Weiss Crypto Ratings has published a new study that explores the behaviour of the price of bitcoin in response to the two previous halving events.
Unlike what happens in the financial markets, in bitcoin’s case it is possible to know in advance when the important halving of the miner’s reward will take place. This is how it is defined:
“the immediate, inevitable and irreversible 50% reduction of new Bitcoin supply that is firmly slated for May of this year”.
Following the two previous halving events, which were the only ones to date, the price has skyrocketed, prompting the study to question whether the pattern will repeat itself in 2020 and beyond. In other words, by analyzing price behaviour before and after the previous halvings, Weiss tries to identify a pattern that could repeat itself from May onwards.
The creation rate of new BTC is halved at regular intervals every four years or so. New bitcoins are created to reward miners, and while initially, the prize was 50 BTC for each new mined block, in November 2012 this number was halved a first time to 25 BTC, while in July 2016 it went down to 12.5 BTC after the second halving.
The third halving will take place in May 2020, inevitably bringing the reward to 6.25 BTC.
Weiss Crypto Ratings’ study reveals that in both past cases halving occurred just as Bitcoin was recovering from a previous bearish market.
In fact, in November 2012 there was a bearish phase that lasted 12 months, while in 2016 it occurred after two bearish phases of 19 and 11 months respectively.
The next halving is expected to take place 18 months after the lowest point in the bearish phase in December 2018.
The pattern identified by the research indicates that after a new bullish market the bitcoin price starts fluctuating in a long “sleepy” phase, sometimes months long, of lateral trading.

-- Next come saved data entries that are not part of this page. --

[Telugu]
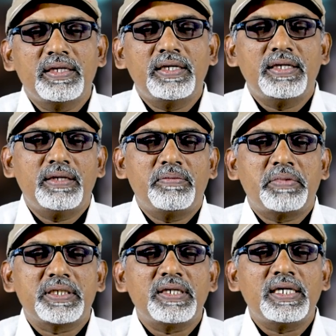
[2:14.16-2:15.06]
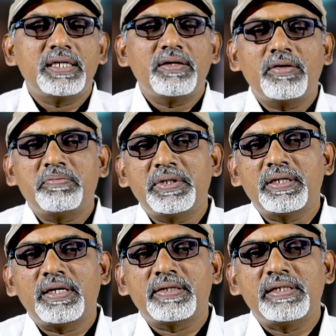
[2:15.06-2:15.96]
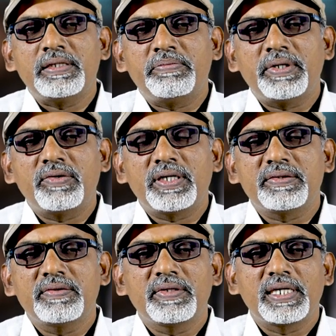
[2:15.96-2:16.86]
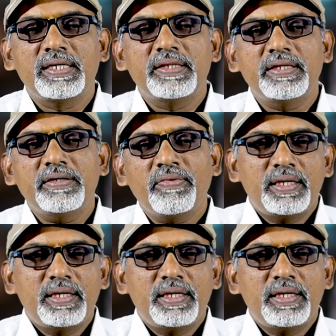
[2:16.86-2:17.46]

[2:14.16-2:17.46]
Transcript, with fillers: ఈ పర్సనాలిటీ డెవలప్మెంట్ క్లాసులు చెప్పే అవకాశం కలిగింది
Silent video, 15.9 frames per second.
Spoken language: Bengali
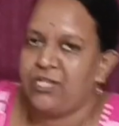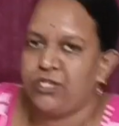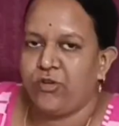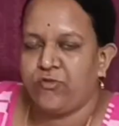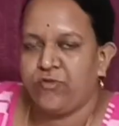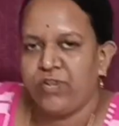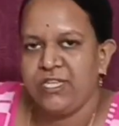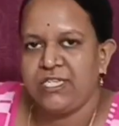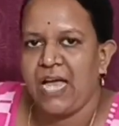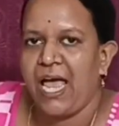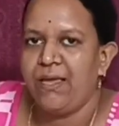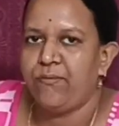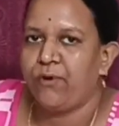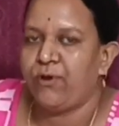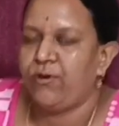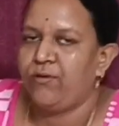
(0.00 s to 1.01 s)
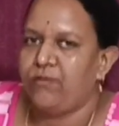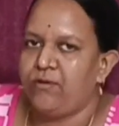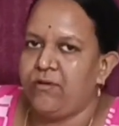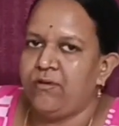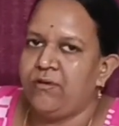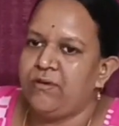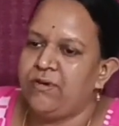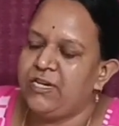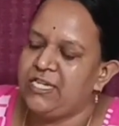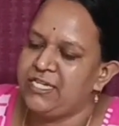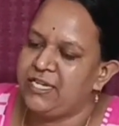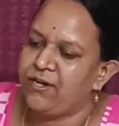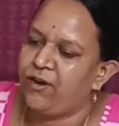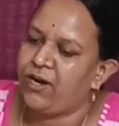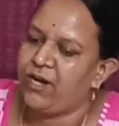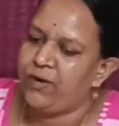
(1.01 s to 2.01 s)
যতই যাই বলো
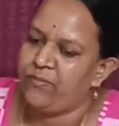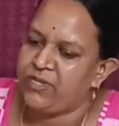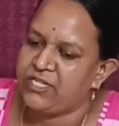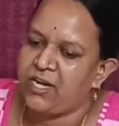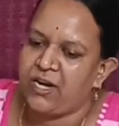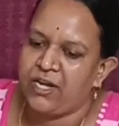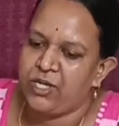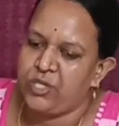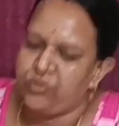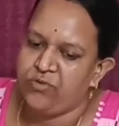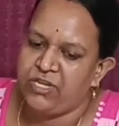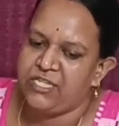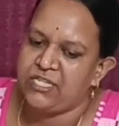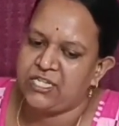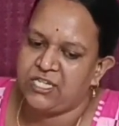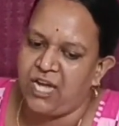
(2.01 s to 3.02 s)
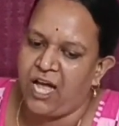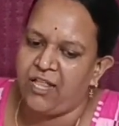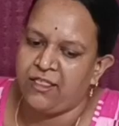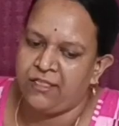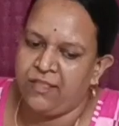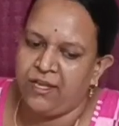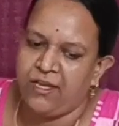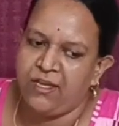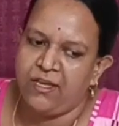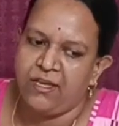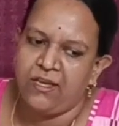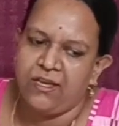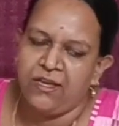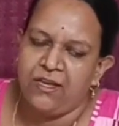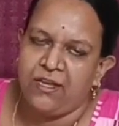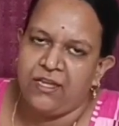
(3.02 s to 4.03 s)
বিছানায় শুয়ে যে শান্তি
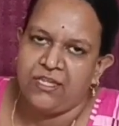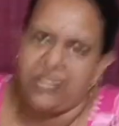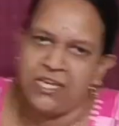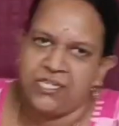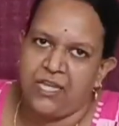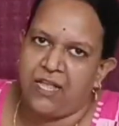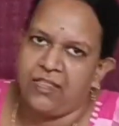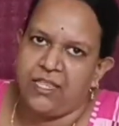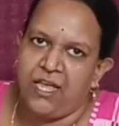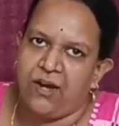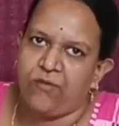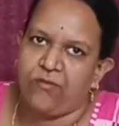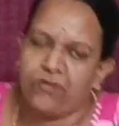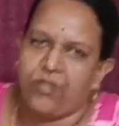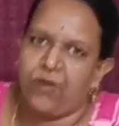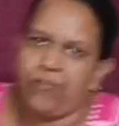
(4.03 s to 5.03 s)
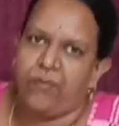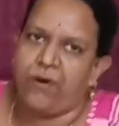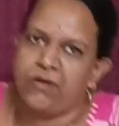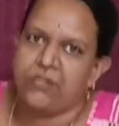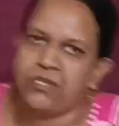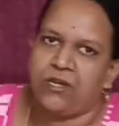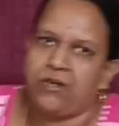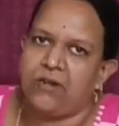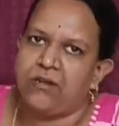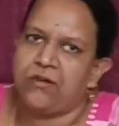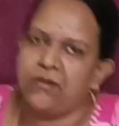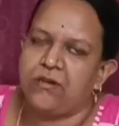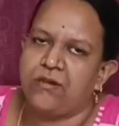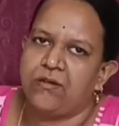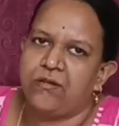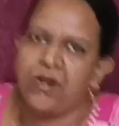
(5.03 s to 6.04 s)
ও প্লিজ আজকে একটা অনুরোধ করছি
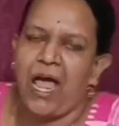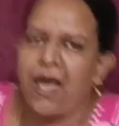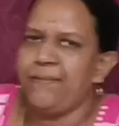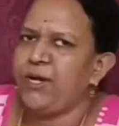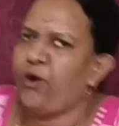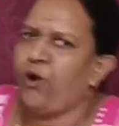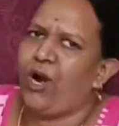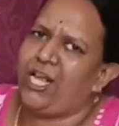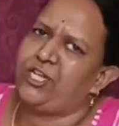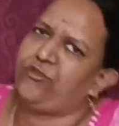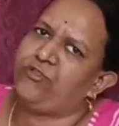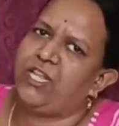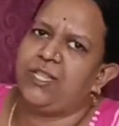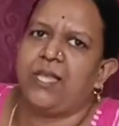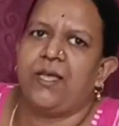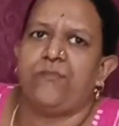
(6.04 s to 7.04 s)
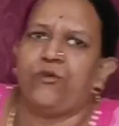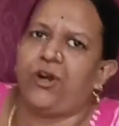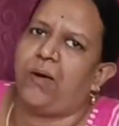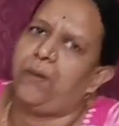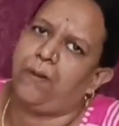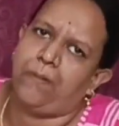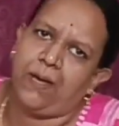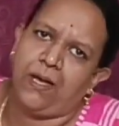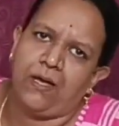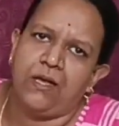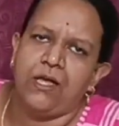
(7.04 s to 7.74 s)
আমি কোনো না বাবা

Then the halving takes place and the market becomes bullish.
In the 12 months preceding the halving of 2012 bitcoin first rose on average by 1.29% per day, then the growth stabilized around 0.62% per day on average.
After the halving, growth averaged 23% per day until it reached its first all-time high in December 2013.
Whereas in the 12 months before the 2016 halving, bitcoin first rose by an average of 0.84% per day, then growth fell to an average of 0.39% per day.
But, again, after the halving, growth increased to an average of 5.41% per day, reaching a new all-time high in December 2017.
In both cases, the breakout of a new bullish market was followed by a pre-halving consolidation. And in both cases, the post-halving part turned out to be the most bullish phase of the entire cycle.
Even in the months leading up to the third halving, a similar pattern can be identified, which means that history may repeat itself.